Timothy Powell

Visiting Room Correspondent

Trying to determine the most significant impact my father’s influence had on me is and always will be a work in progress.  This is because I naturally incline my determination to good aspects of his life with good aspects of my life.

I should begin by telling you I was adopted. I have had very little contact with my biological father. I was a very ill infant, creating financial burden on my biological mother of three which she could not maintain.  She sought the help of a childless couple asking them to take me in temporarily.  Mr. and Mrs. Powell opted for a more permanent arrangement fearing the likelihood that they would become emotionally attached to me making separation overwhelming on them.

Both of my adoptive parents were hard workers who went to work everyday.  My 

mother’s employment record was very spotty almost entirely due to my repeated recalcitrant behavior in school, my father was at work most of the time.  There was even a time when my father took on a second job as a janitor at a downtown (Boston) office building in order to stay ahead of the bills.  I never went a day or evening hungry; I slept on a good and comfortable bed in a warm room. 

There is nothing in my criminal history which is attributable to either of my parents.  Though my father was from South Carolina and lived through Jim Crow, neither he nor my mother taught me to me to be racist.

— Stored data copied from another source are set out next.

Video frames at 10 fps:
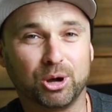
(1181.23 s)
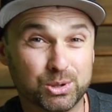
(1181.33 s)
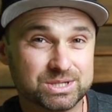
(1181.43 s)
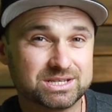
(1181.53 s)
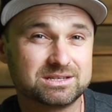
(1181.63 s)

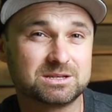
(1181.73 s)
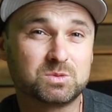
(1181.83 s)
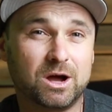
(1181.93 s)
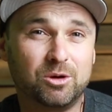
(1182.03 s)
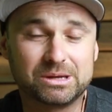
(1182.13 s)
bonuses
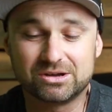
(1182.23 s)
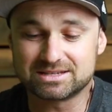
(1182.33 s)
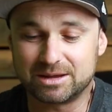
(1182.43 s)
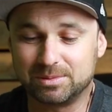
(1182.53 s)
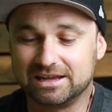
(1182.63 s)
as well
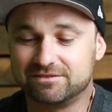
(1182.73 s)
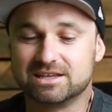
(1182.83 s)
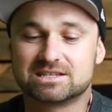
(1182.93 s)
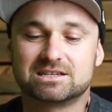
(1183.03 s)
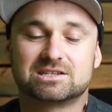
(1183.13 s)
because I believe thisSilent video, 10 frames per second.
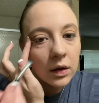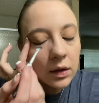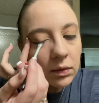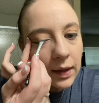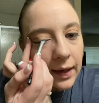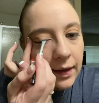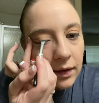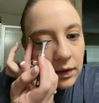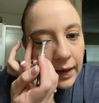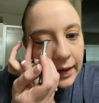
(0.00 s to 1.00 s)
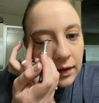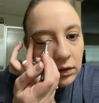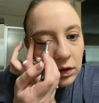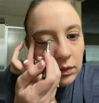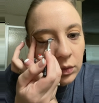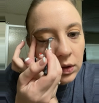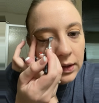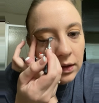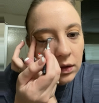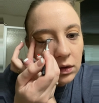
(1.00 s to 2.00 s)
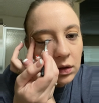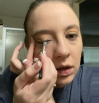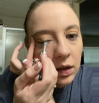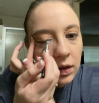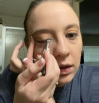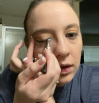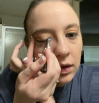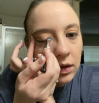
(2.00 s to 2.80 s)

can add a little more to get a little darker.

 My father died of cancer in 1982, while I was serving a lengthy sentence at MCI-Norfolk.  In those days, inmates were allowed to attend the actual funeral service with an escorted furlough.  The highlight for me was being asked by mother to deliver an eulogy for him.  It was a proud moment for my mother and a relief for my father’s family whose major conflict was that I would embarrass the family.  Despite the chain restraints the effort was well received when it was over and I think he would have been proud if he could have heard it.